1st and foremost, the big losers are chip OEMs such as Intel and AMD (and probably others as well). Intel primarily because it had been the sole CPU provider since 2005. For AMD it’s a double whammy. On one hand it has been providing the GPUs for the Mac lineup but also, and in my opinion the bigger loss in the long-term, an opportunity to “steal” the thunder from Intel and to position themselves with their own intel compatible CPUs. AMD’s Ryzen and Threadripper platforms have started to outperform Intel where it counts. Keep in mind, Apple is no longer the niche PC and Laptop producers it once was, today it has roughly 10% of the desktop and laptop global market share. Those 10% will be felt by Intel and AMD.

2nd, the other PC OEM’s that are somewhat significant will feel this in the price pressure, this includes the likes of Dell, Lenovo and HP that use chips from both Intel and AMD; they are still dependent on these chips for as long as there is no smooth migration plan for Windows to make a clean transition to Arm or any other chip architecture.
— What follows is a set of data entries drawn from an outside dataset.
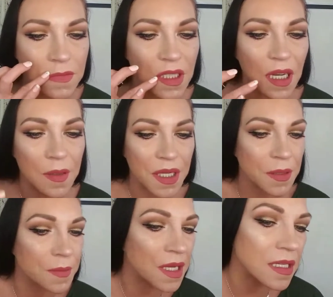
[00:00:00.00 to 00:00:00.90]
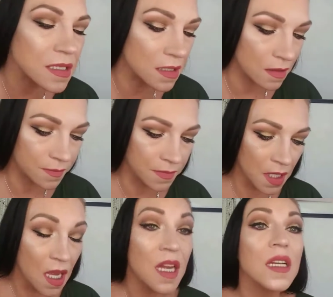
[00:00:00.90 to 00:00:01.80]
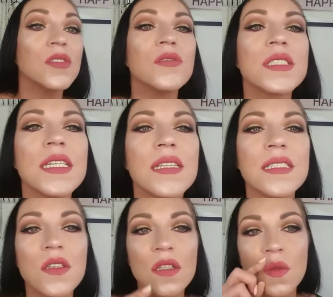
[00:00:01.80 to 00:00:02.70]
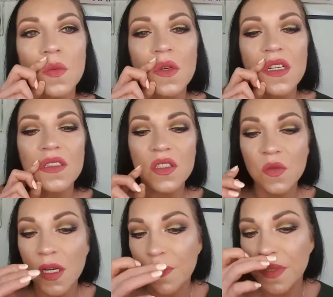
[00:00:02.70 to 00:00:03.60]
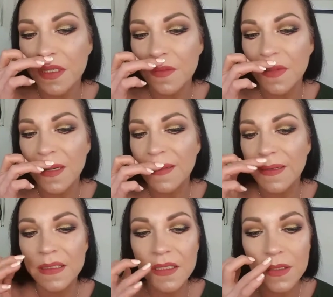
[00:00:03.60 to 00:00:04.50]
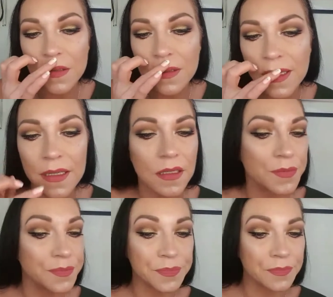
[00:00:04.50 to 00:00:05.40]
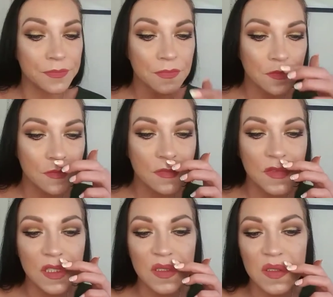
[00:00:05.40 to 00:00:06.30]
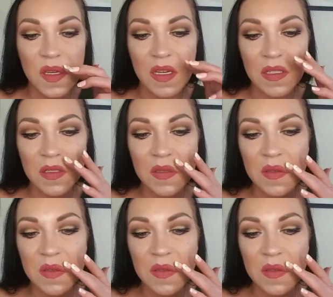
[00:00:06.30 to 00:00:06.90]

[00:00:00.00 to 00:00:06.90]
Yeah, I made a mess. As you see, that's only one swipe in the bottle, too. Like, it's insane.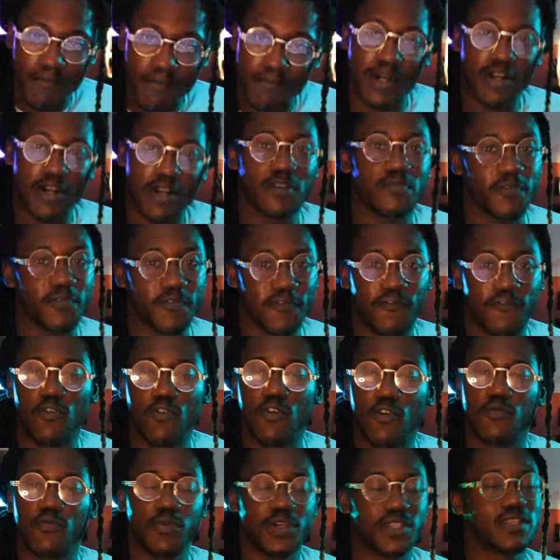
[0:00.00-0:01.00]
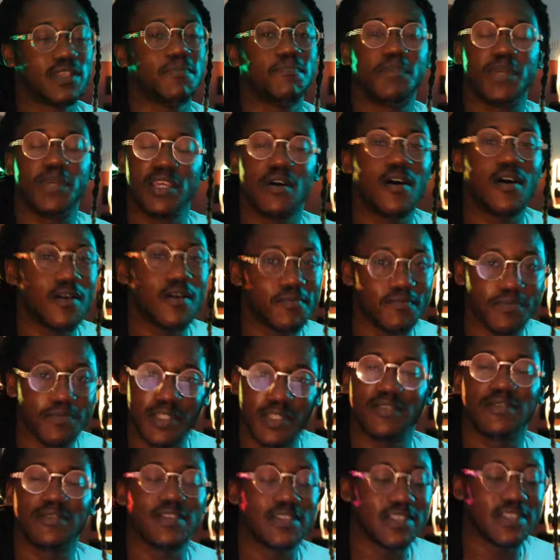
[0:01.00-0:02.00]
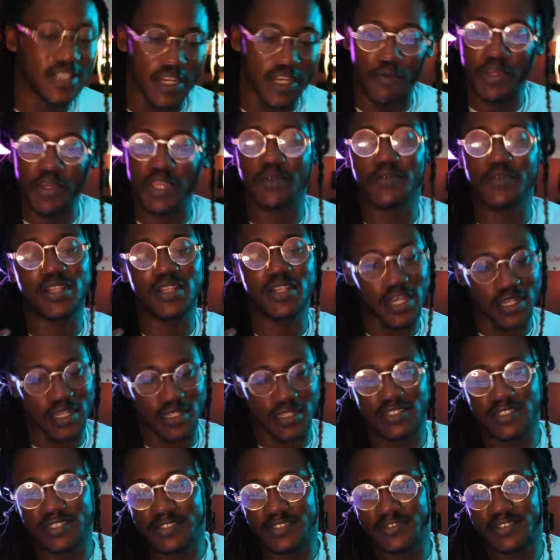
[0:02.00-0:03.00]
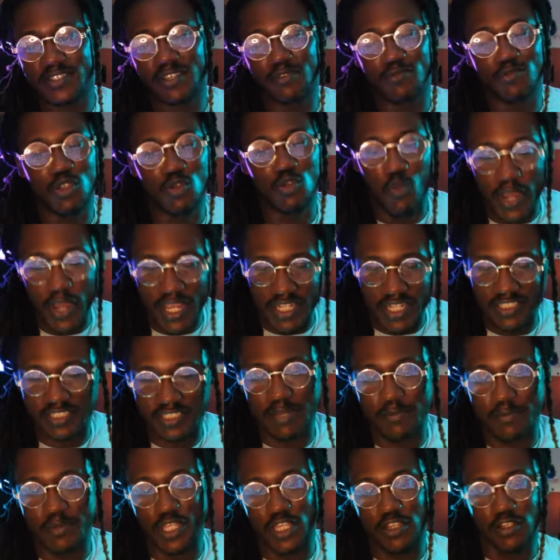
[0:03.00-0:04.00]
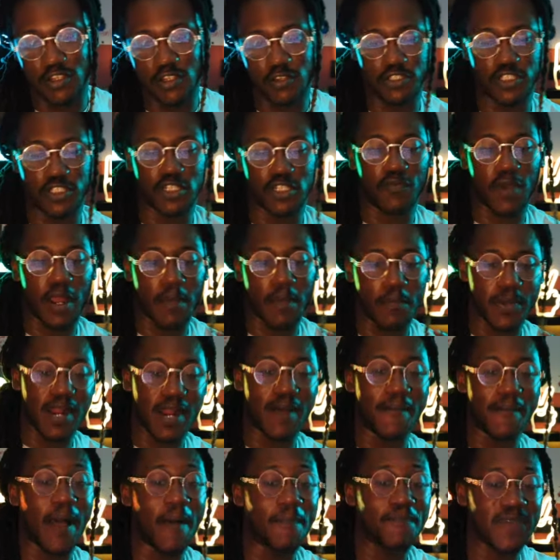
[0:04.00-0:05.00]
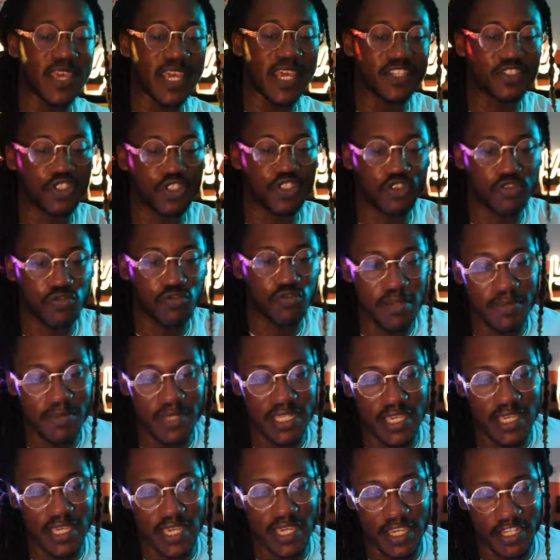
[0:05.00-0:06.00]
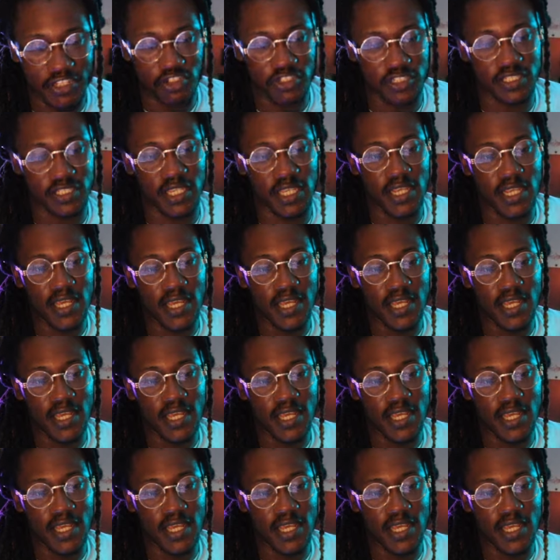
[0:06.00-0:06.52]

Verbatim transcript: burnt before with the BR. Look, we look you win some and you lose some, right? But I'm, I'm extremely interested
And we should note that it’s not for lack of trying, as Microsoft has tried (and so far, failed) to move Windows to anything other than Intel x86. There was, for example, a push to move to PowerPC in the 90’s (failed), then there was a push to move to Arm with their first generation of Surface products (failed), and there is another attempt to move to Arm with their latest Surface iteration. Microsoft has repeatedly failed at this for two reasons: a) fear of cannibalization and b) they simply do not have the tools and frameworks in place to make this transparent to the users. Where Apple shines is in their run-time layer, libraries and SDKs that have been mostly architecture neutral (thanks to NEXTSTEP), whereas in the case of Windows, it was never designed to be neutral. However, the move that Apple is planning will force the three big players to rethink their strategy because they will not be able to keep up with Apple in the mobility computing space as they will never reach the performance-per-watt levels of an Arm chip. So, Apple’s new MacBooks with Arm chips will not only be faster than the competition, they will also be thinner and possibly without a fan (no noise). I did an assessment on my spouse’s iPhone 11 Pro Max (geekbench) and that thing is already 3 times faster than my Intel based Microsoft Surface from 2017 (geekbench)!

3rd, given the realities outlined above, Apple’s move has the potential to usher in a whole new computing paradigm. Over the years, we have seen some movement away from Intel and to break with long standing traditions. For example, Facebook started to design their own chips (link) and last year, Tesla started to build cars with their own chips (link), the data center behemoth Amazon (link) is designing its own custom silicon and not to be left out, Google is creating a new AI chip (link) as well as a chip for their upcoming phone. But when it comes to the Wintel-duopoly at the workplace or at home, nothing was able to make a dent. This might finally change that.  
While I’m still not crazy about how Apple is taking control of every aspect in their ecosystem, I have to admit, I’m grateful that they are all-in on their own chip design and that I hope this will send a clear and strong signal that now is the time, to start thinking out of the (chip design) box and improve computing well beyond the small incremental changes that we had to endure over the last decade.